The first thing I noticed was the cold.

Not the room. The room was warm. The heating system kept this place at a constant, controlled temperature, the way I kept everything in my life — measured, regulated, predictable.

The cold was beside me.

The space on the other side of the bed was empty.

I opened my eyes slowly, blinking against the soft grey light bleeding through the gap in the curtains. Morning had arrived without my permission, the way it always did. For a moment I just lay there, jaw tight, one arm still stretched out across the sheets where she had been hours before.

The fabric had gone cool.

She had been gone for a while.

I sat up.

The room was quiet. The kind of quiet that felt full instead of empty. My eyes moved across the space the way they always did when I woke — corners, doors, windows, exits — but this morning the sweep ended somewhere it had never ended before.

The nightstand.

Her phone was gone.

The pillow beside mine still carried the faint indent of where her head had been, the soft mark of someone who had slept there but had been careful when she rose. No noise. No goodbye. No trace beyond the cooling sheets and a phantom of her scent still clinging to the linen.

She had slipped out without waking me.

That was not a small thing.

Very few people in this world could move through a room I was sleeping in without me hearing them. Fewer still had any reason to try. The fact that she had managed it said two things about her.

She had been deliberate.

And she had not wanted to be seen leaving.

I exhaled slowly through my nose and ran a hand down my face.

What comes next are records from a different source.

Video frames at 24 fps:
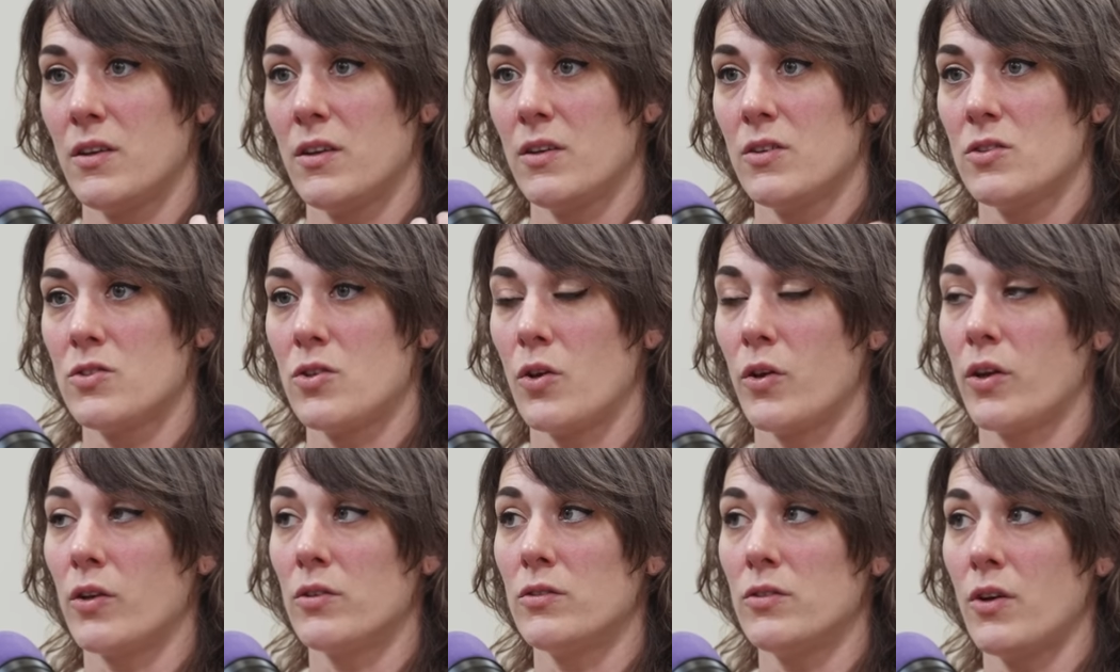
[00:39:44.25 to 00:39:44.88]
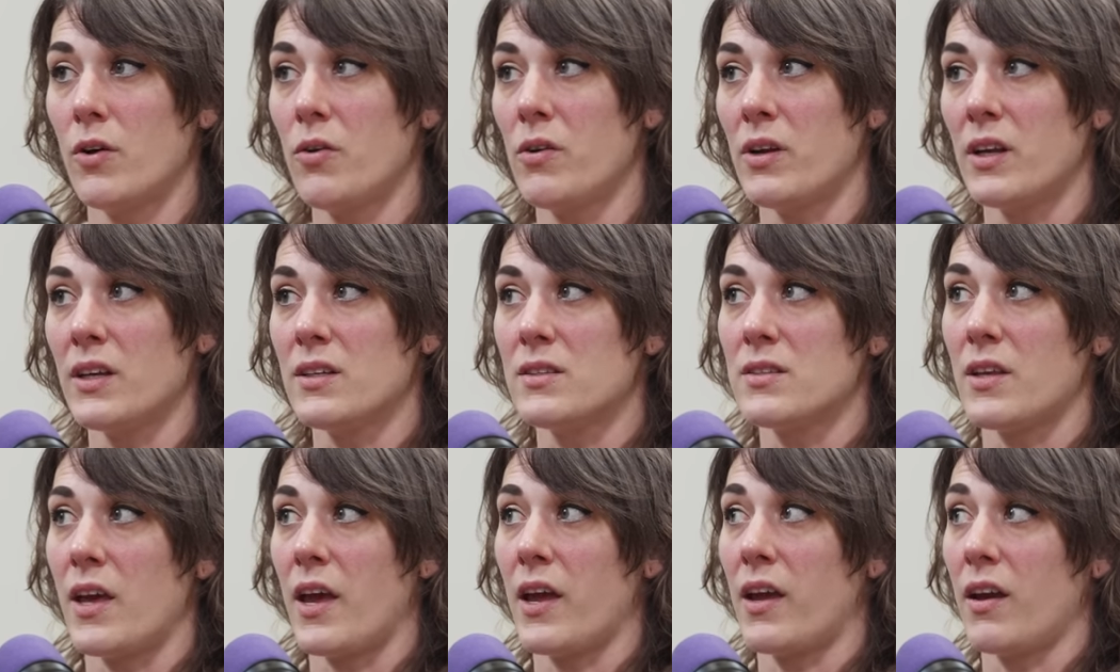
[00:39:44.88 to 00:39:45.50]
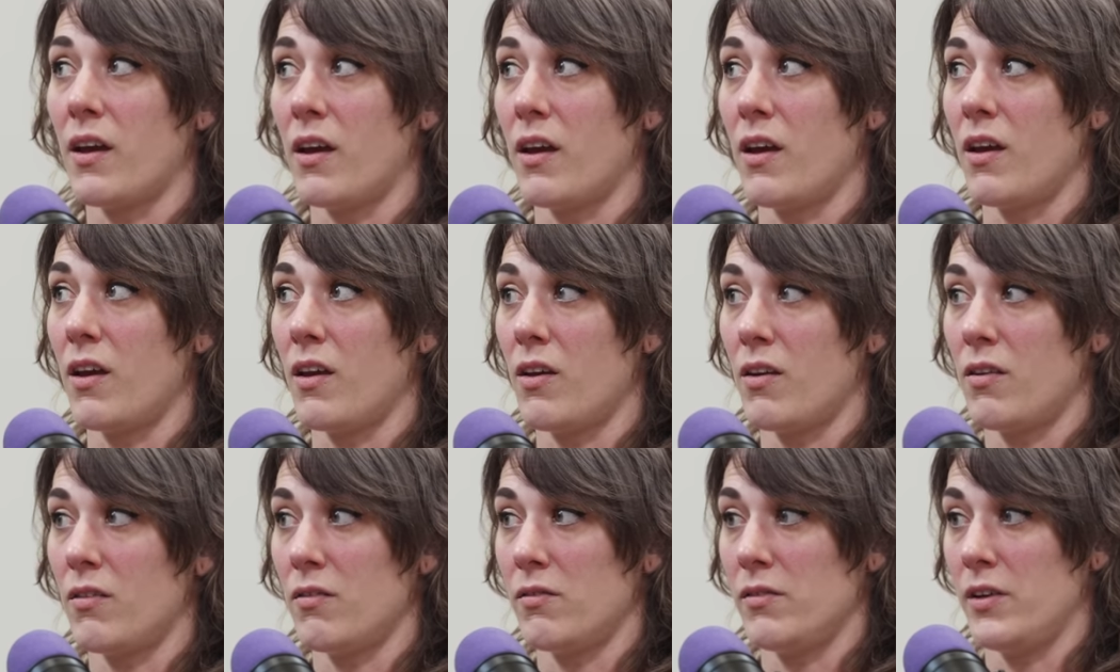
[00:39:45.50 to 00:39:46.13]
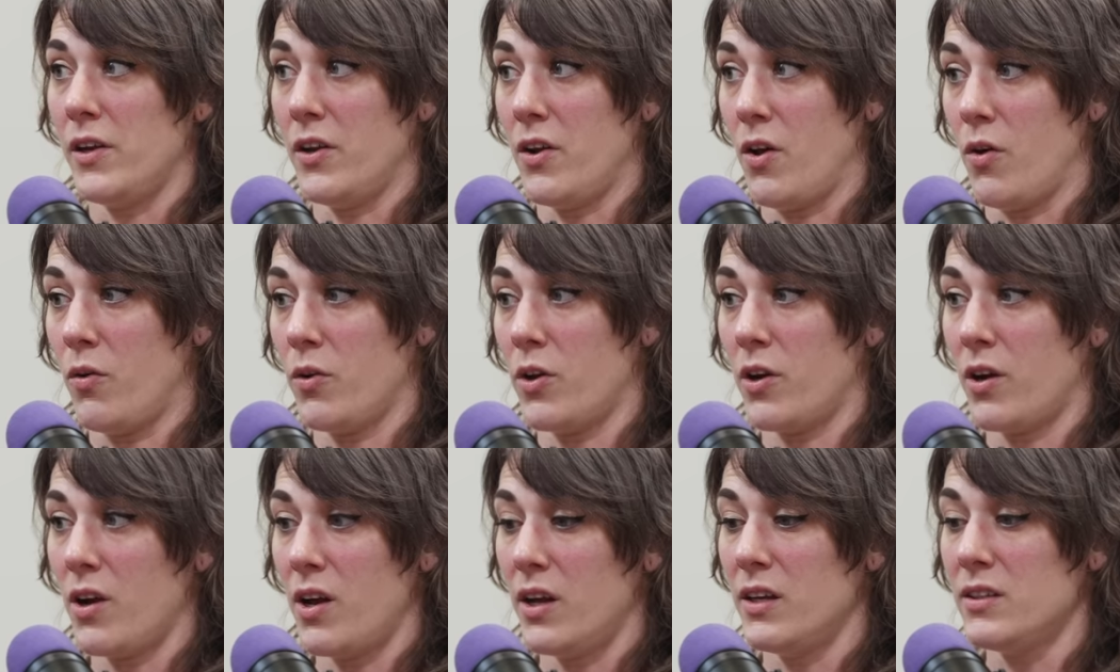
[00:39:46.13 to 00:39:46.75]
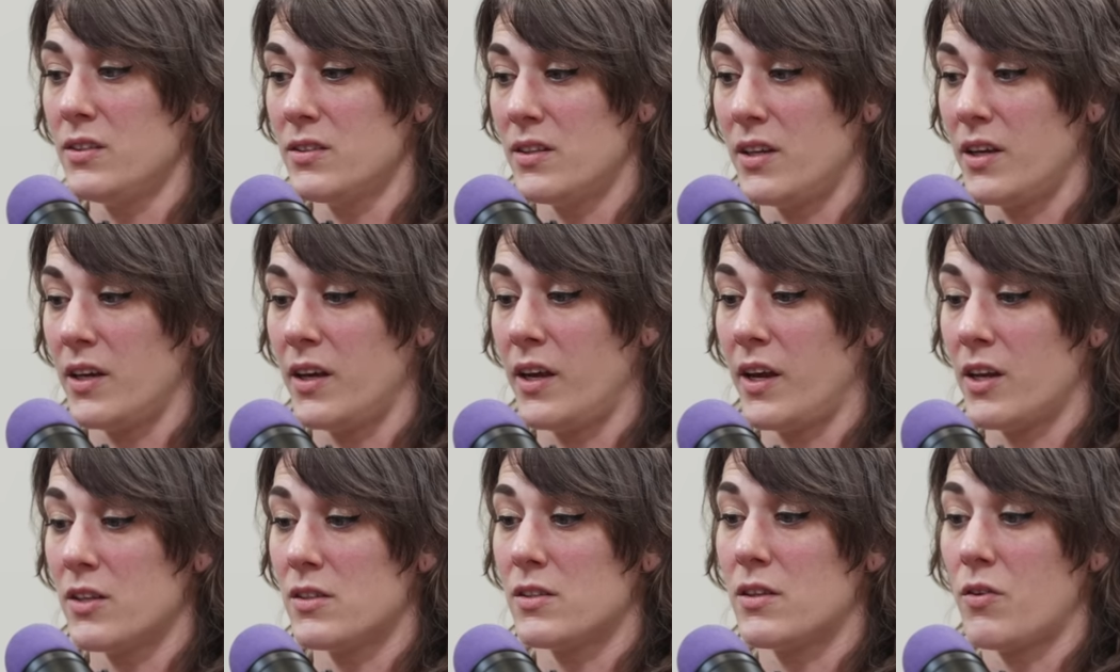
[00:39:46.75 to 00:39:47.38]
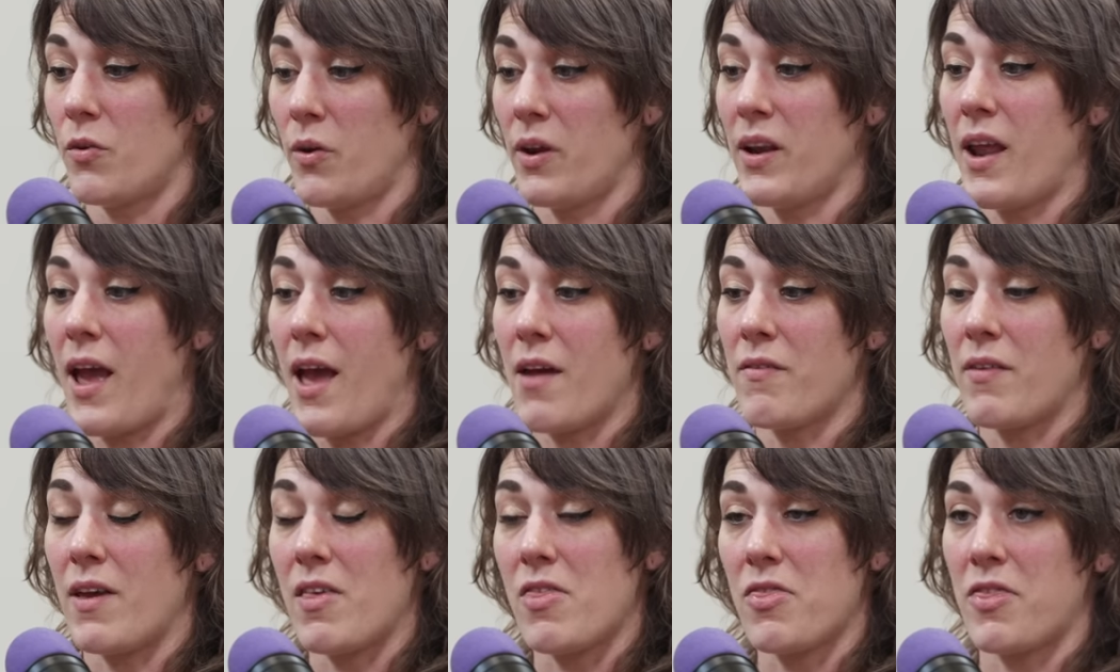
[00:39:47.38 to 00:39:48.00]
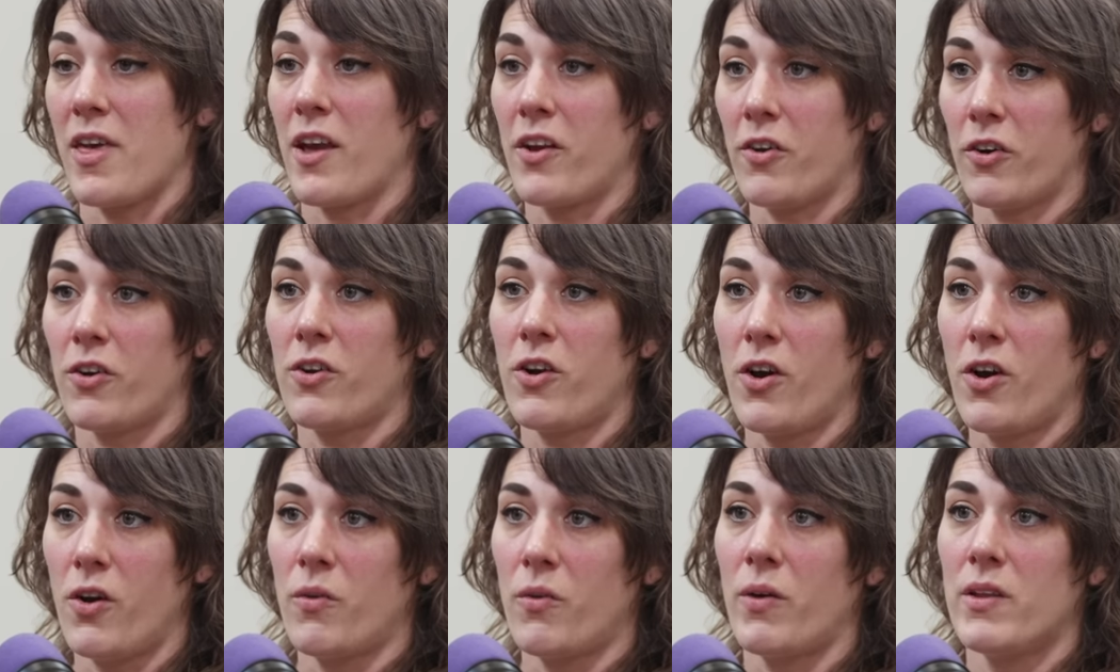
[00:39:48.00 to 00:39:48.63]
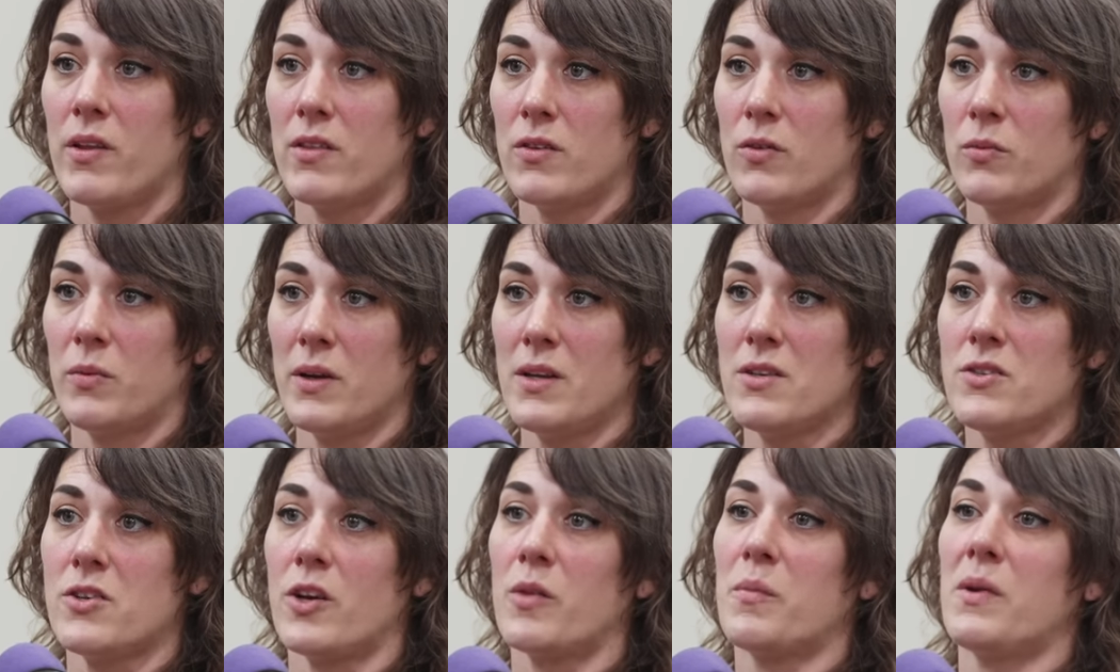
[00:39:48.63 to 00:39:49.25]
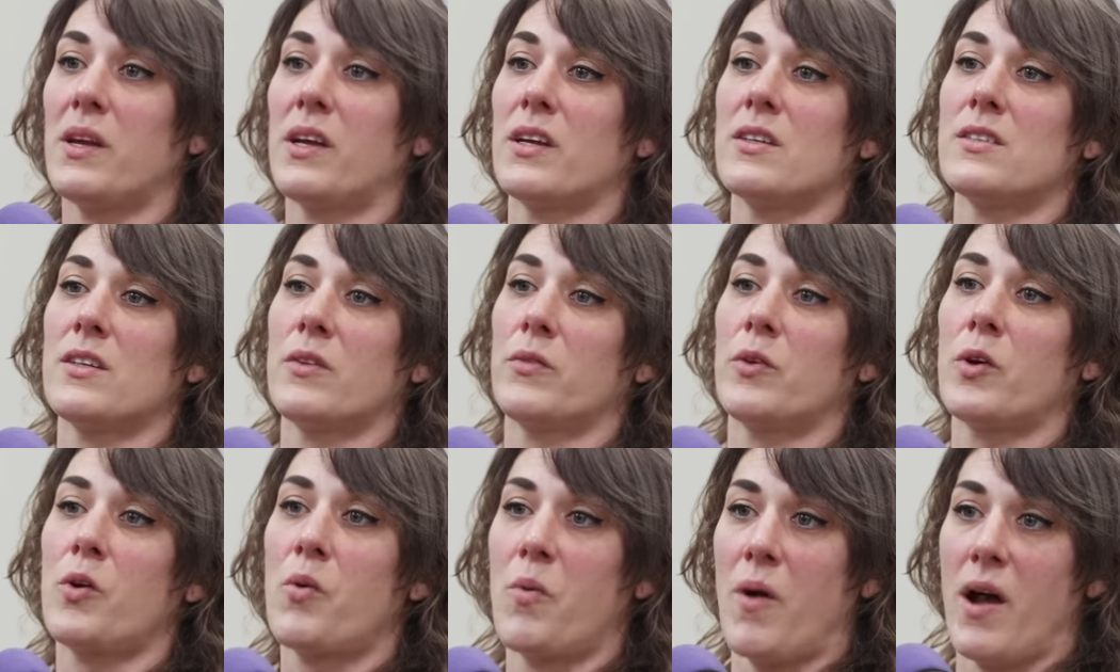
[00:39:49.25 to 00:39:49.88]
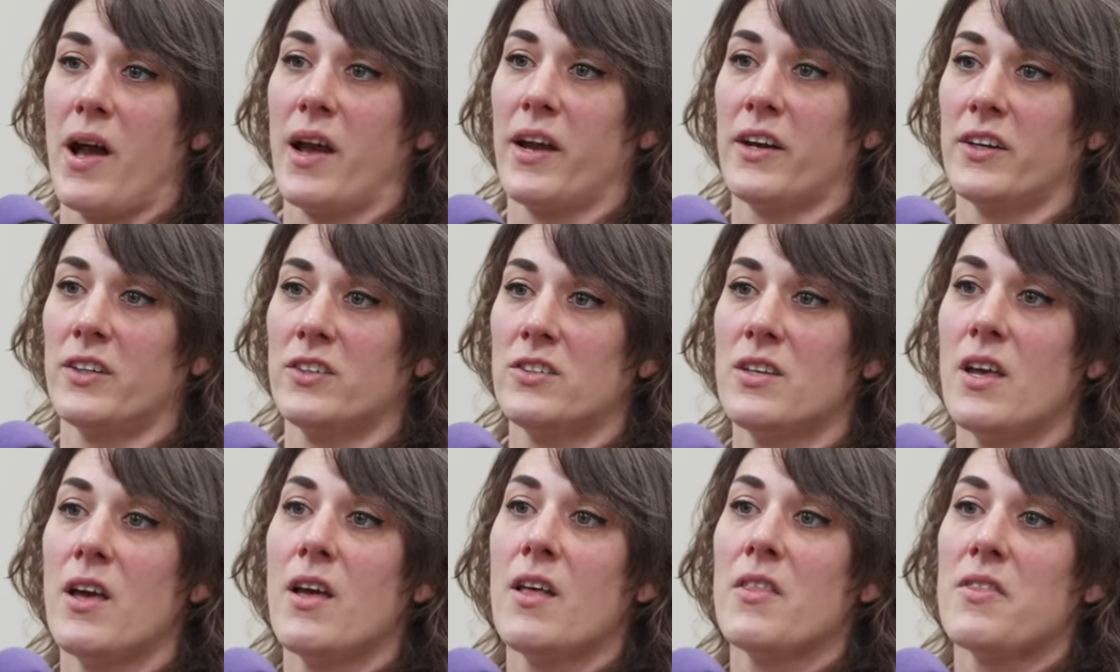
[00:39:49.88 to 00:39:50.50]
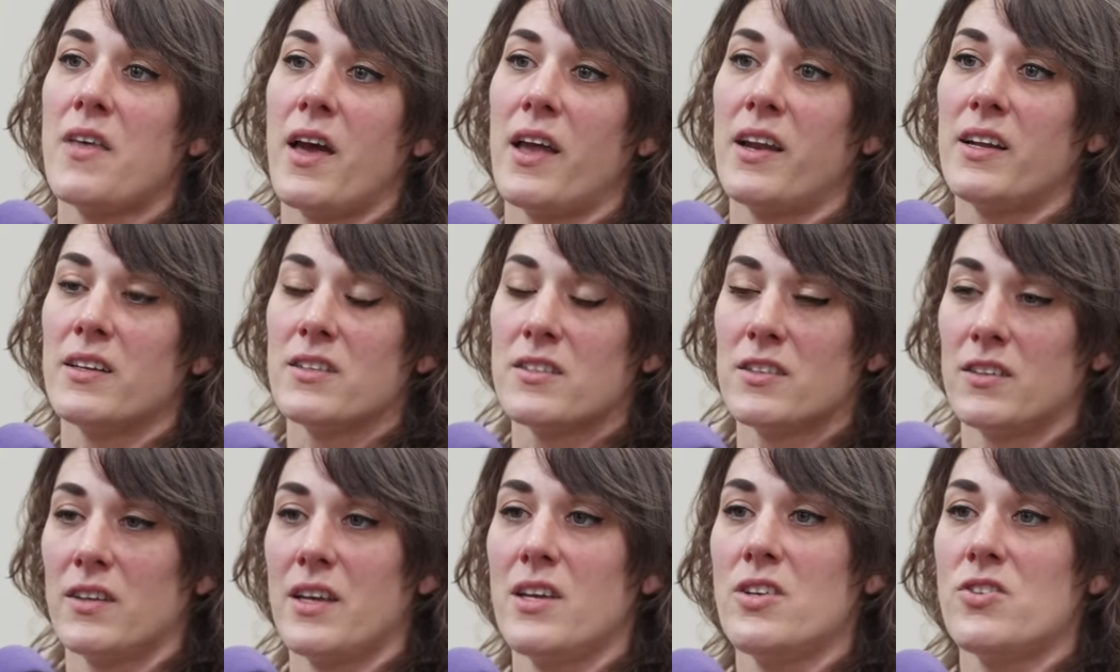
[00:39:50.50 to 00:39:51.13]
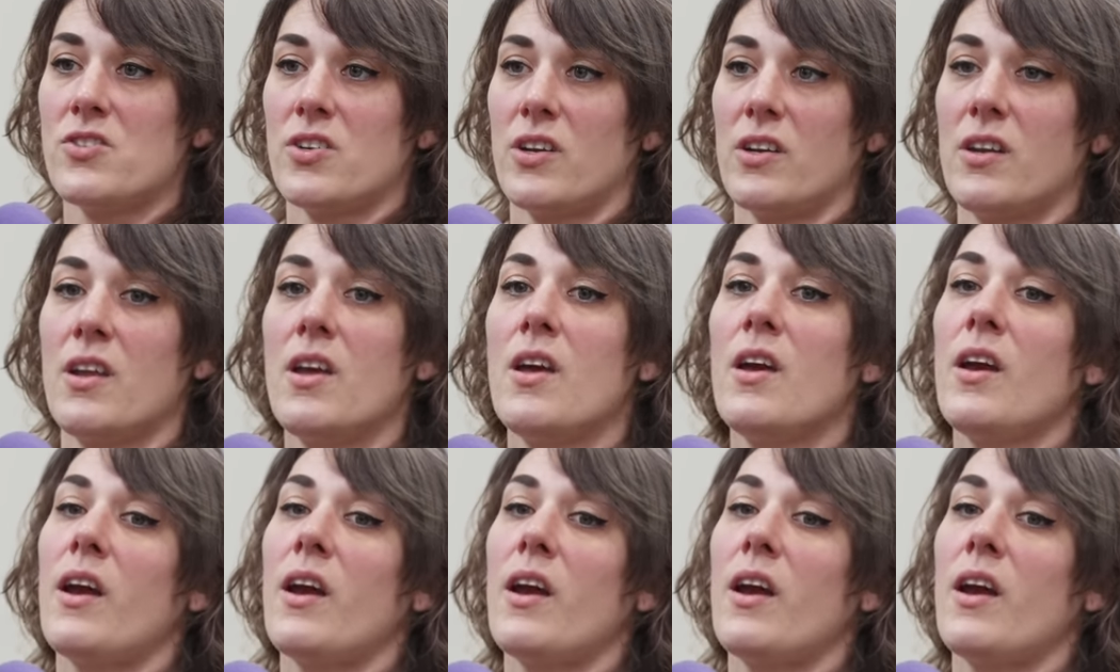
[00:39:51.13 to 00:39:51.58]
Mm-hmm. So you'll notice, like, you know, your husky is going to have a thicker coat in the winter because it requires that insulation.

She had gone back to her room.

That was all.

Probably embarrassed by the night before. Probably trying to slip back into her routine before the rest of the house woke up. Probably preserving the careful little walls she kept around herself, the ones she had let me look over for the first time last night.

It made sense.

It still bothered me.

I forced the thought down and got out of bed.

There was work to do.

There was always work to do.

The shower did what it always did. Cleared my head. Cooled the edges. Sharpened me back into the shape I needed to walk through this day in.

By the time I was dressed — dark suit, dark shirt, no tie — my mind had already moved on.

Mostly.

There was a problem in the docks.

A shipment that should have arrived three nights ago had not. Forty crates. Weapons. The kind that did not pass through customs unless someone had been paid very well to look in the other direction. The man responsible for the route, a mid-level handler named Castellan, had stopped answering his phone two days ago. By yesterday afternoon, his second had stopped answering too.

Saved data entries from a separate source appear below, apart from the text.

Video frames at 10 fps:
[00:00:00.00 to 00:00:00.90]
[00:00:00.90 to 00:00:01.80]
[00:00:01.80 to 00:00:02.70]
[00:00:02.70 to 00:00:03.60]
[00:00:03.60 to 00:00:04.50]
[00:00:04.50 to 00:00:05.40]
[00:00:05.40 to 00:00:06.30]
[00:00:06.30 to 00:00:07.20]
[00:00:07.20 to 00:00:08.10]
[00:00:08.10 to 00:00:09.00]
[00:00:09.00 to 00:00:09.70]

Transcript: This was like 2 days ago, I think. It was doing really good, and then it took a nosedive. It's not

Silence, in my world, was rarely silence.

It was usually a body that had not been found yet.

Or worse — a body that had chosen to disappear.

Either possibility meant somebody had reached into my supply chain and pulled, and I needed to know who. I needed to know quickly. Because if a competitor had gotten brave enough to interfere with my imports, then the next thing they would get brave enough to interfere with was the men who worked under me.

And after that, it would be the house.

I tightened my cuff and reached for my watch.

Today would be a long day.

The first meeting was at nine. Salvatore and two of his lieutenants. We would talk about Castellan. We would talk about the missing shipment. We would talk about who, if anyone, needed to be reminded — in the old way — that my routes were not open territory.

After that, the rest of the day would write itself.

I knew how these things went.

I had written them before.

I left my room and started down the hallway toward the stairs. The house had its usual early morning rhythm now — soft sounds of staff moving in the lower floors, the faint smell of fresh coffee curling up the stairwell, the muted hush of a building that knew how to be quiet without my asking.

I had almost reached the landing when Bridget came around the corner.

She was dressed for the day, hair tied back, a small leather bag swinging from her shoulder. She nearly walked straight into me before she looked up.

"Oh — good morning, Mal."

I caught her shoulder lightly to steady her and bent to press a kiss to her forehead.

"Morning, Bridget."

She smiled at me. Sleepy. Pleased. The way she always smiled when she actually got to see me before she had to leave for school.

"I haven't seen you around lately," she said. "You've been ghosting your own house."

"Work has been busy."

"Mm-hmm."

That sound.

That deeply suspicious, sing-song mm-hmm.

I gave her a flat look. "What."

"Oh, nothing." She tilted her head innocently. Too innocently. "Nothing at all."

"Bridget."

"It's just," she said, drawing the word out, "I couldn't help but notice that you and a certain houseguest have been getting… very close lately."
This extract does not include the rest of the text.